──────── Data supplied ────────
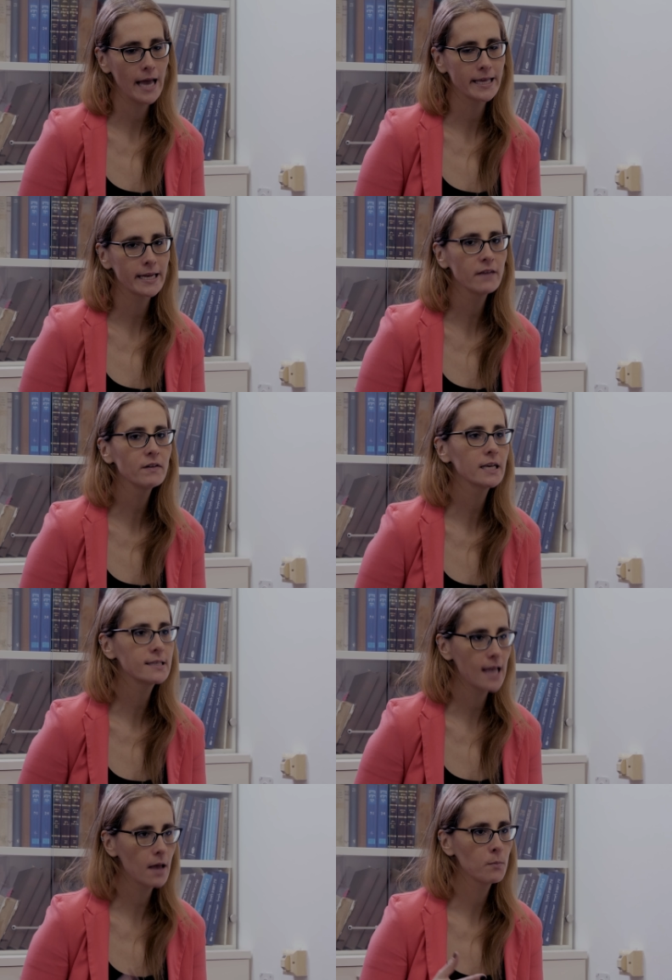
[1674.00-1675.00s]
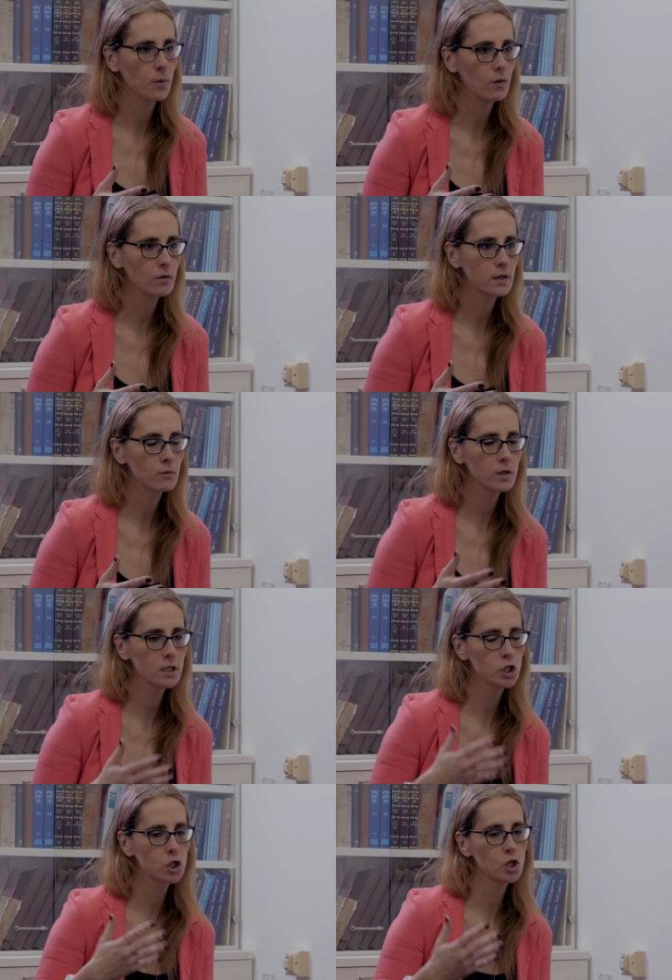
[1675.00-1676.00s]
I can give an example that
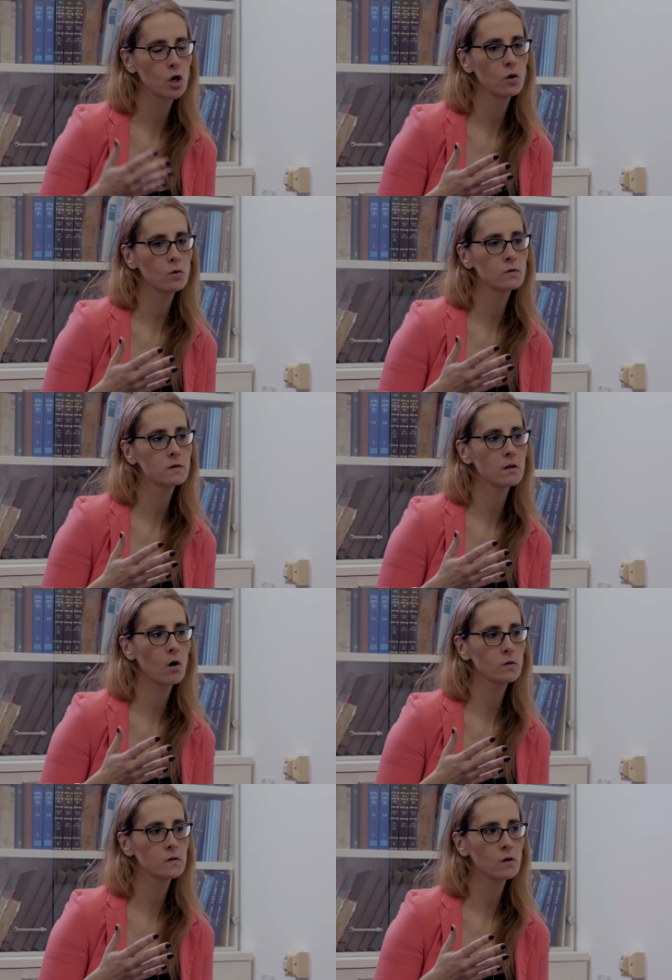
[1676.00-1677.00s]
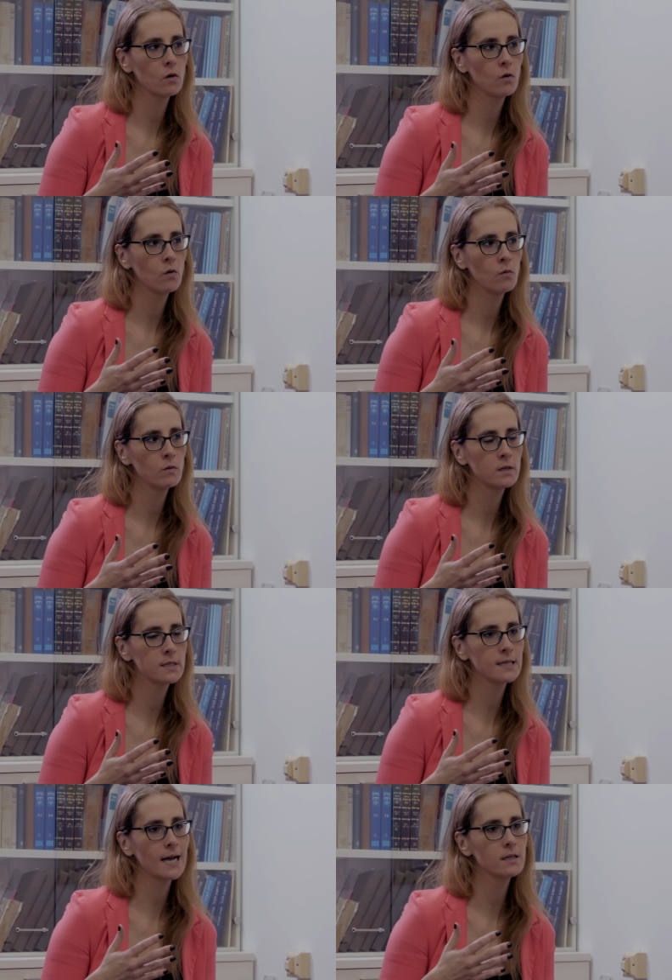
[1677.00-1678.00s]
really shows also
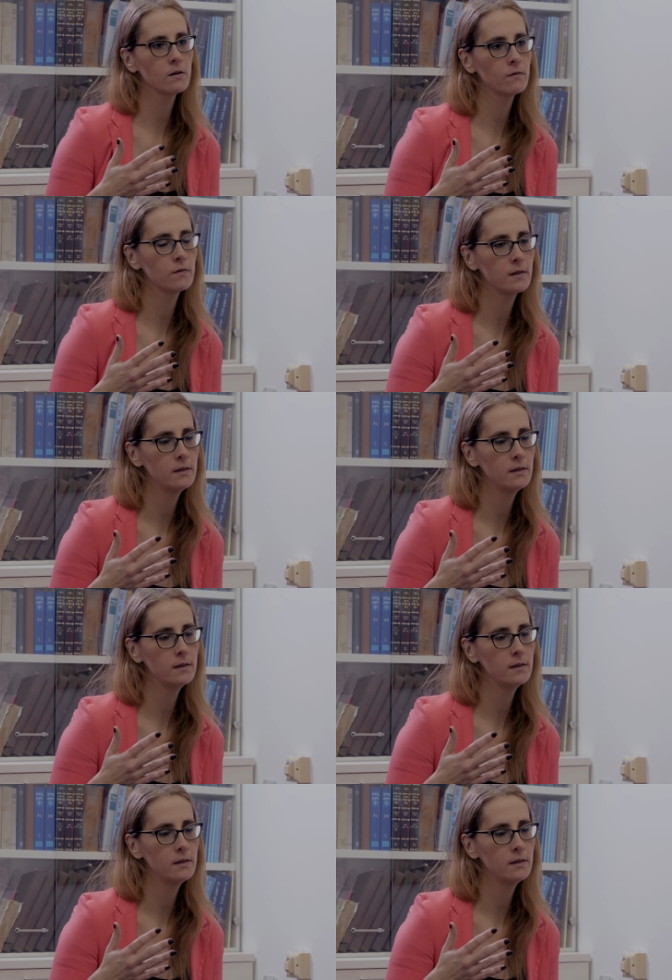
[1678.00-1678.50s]
the side of,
────────
* [Exercise objective]
Retype the data in full. Images do not go in the copy.

* [Response]
[1674.00-1675.00s]
[1675.00-1676.00s]
I can give an example that
[1676.00-1677.00s]
[1677.00-1678.00s]
really shows also
[1678.00-1678.50s]
the side of,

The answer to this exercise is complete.